Wuggins commented 5 years ago

Okay, great. I will just hack it in for my own purposes in the meantime. Thanks for the heads up.

dabacon commented 4 years ago

I still think this is a viable primitive. The real use would be if you are using this with parameters that are sweepable in some way, i.e. if you aren't just using this to generate single circuits (in which case like @Wuggins says just write a function of the parameters).

Would be curious to hear more feedback on if this is still something that feels useful.

babbush commented 4 years ago

For me this still feel useful.

Wuggins commented 4 years ago

Yeah, definitely! Although I think there have been two separate issues discussed in this thread and I would love to see solutions for both of them.

  1. It would be great to have a way of variationally adjusting some or all of the gates in a circuit that was specified without symbolic parameters to begin with. This was the original suggestion and it would be great for taking circuits which serve as a good initial guess and tuning them up.

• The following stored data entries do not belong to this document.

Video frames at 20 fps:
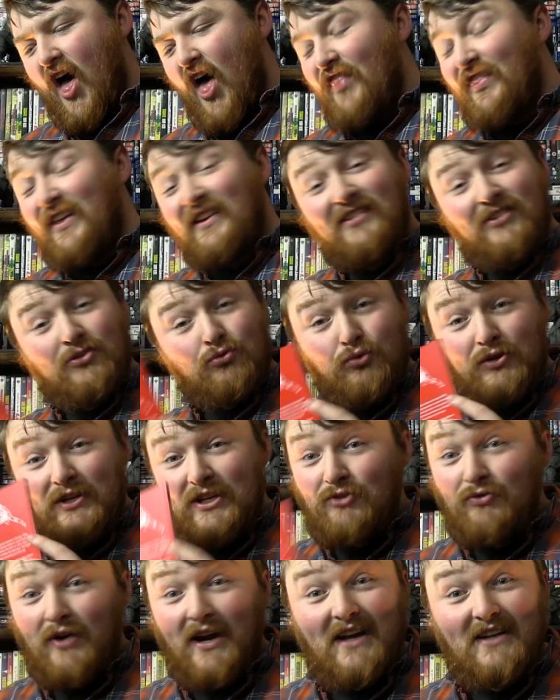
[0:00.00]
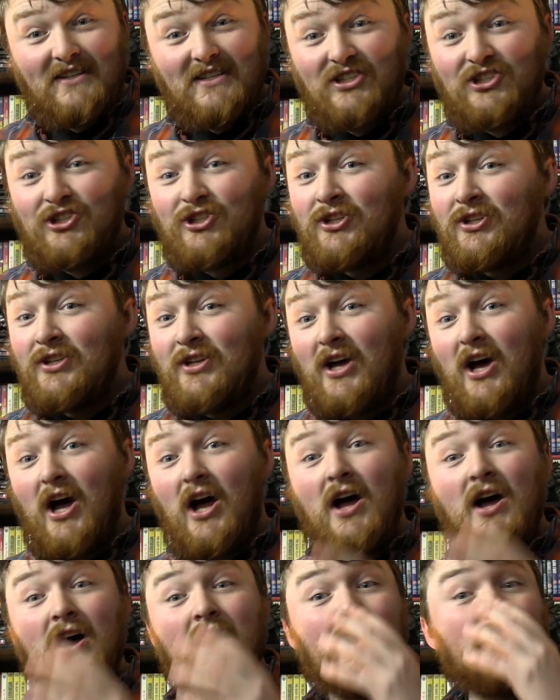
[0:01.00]
This is a really great edition.
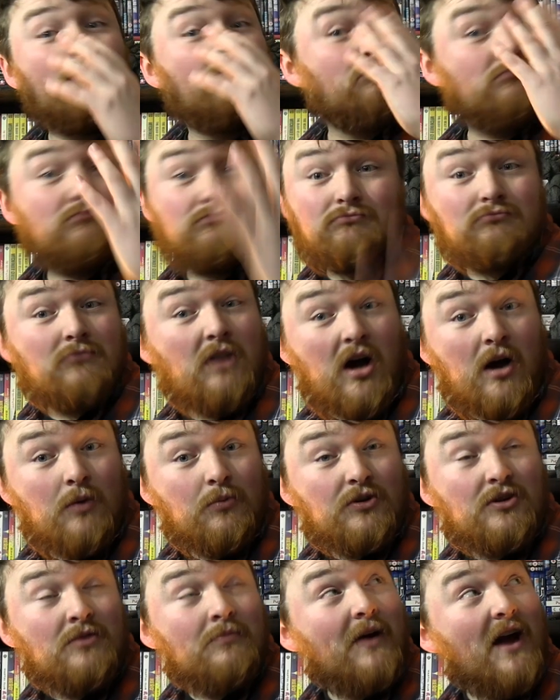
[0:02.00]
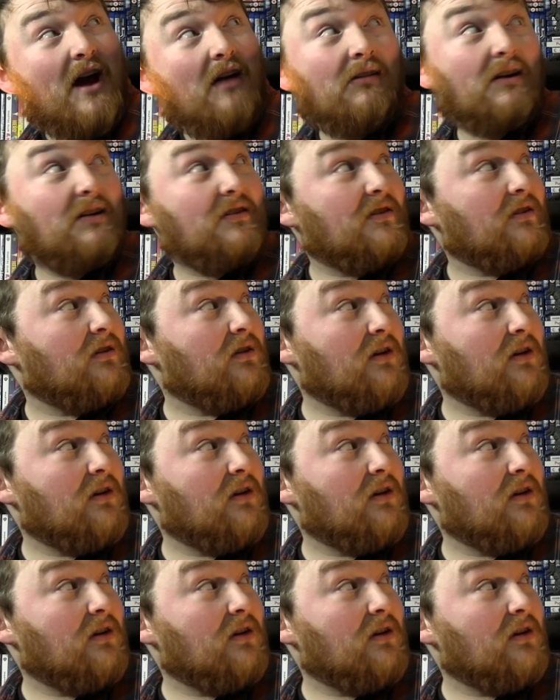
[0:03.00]
I would compare it to the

  2. It would also be great to have better functionality for circuits that depend on their parameters in complicated ways. For example, the rotations angles in a givens rotation network can be determined programmatically from the t amplitudes (as in https://github.com/quantumlib/OpenFermion-Cirq/blob/master/openfermioncirq/primitives/bogoliubov_transform.py). The best way to use this in a variational algorithm right now is to generate the circuit again and again. I don't really see an easy way around this in the general case. As Ryan said, we don't really want to symbolically diagonalize matrices, and even if we did, we still wouldn't capture the whole range of what users might want to do with their parameterized circuits. If we could minimize the bottlenecks for performing parameter sweeps using this approach that would also be very useful.

tanujkhattar commented 6 months ago

With the recent changes to cirq transformers infrastructure, this use case should be fairly straightforward to implement using transformer primitives like cirq.map_operations.

In order to transform an "unparameterized circuit" to a "parameterized circuit", we can follow the following steps:

  1. Write a function def custom_map_func(op, moment_id) -> cirq.Operation: which maps an unparameterized operation in a circuit into a parameterized operation. The only requirement to write this function is to understand the parameters of the supporte gateset. For example, for an Rx rotation gate one could write

    param_dict = {}
    def custom_map_func(op, moment_id):
    if isinstance(op.gate, cirq.Rx):
        symbol = sympy.Symbol(f'{str(op.qubits[0])}:{moment_id}') # create a new unique symbol to parameterize this gate
        param_dict[symbol] = op.gate._rads
        return cirq.Rx(rads=symbol).on(*op.qubits)
    # similarly handle cases for other operations
  2. Once we have such a custom mapping function, we can call cirq.map_operations(circuit, map_func = custom_map_func) to preserve the structure of the ansatz but replace each gate with it's parameterized version. The resulting param_dict would get populated with default values of parameters that were originally used in the circuit.

I'll mark this issue as closed but feel free to reopen if you think there's more work to be done in order to address this use case.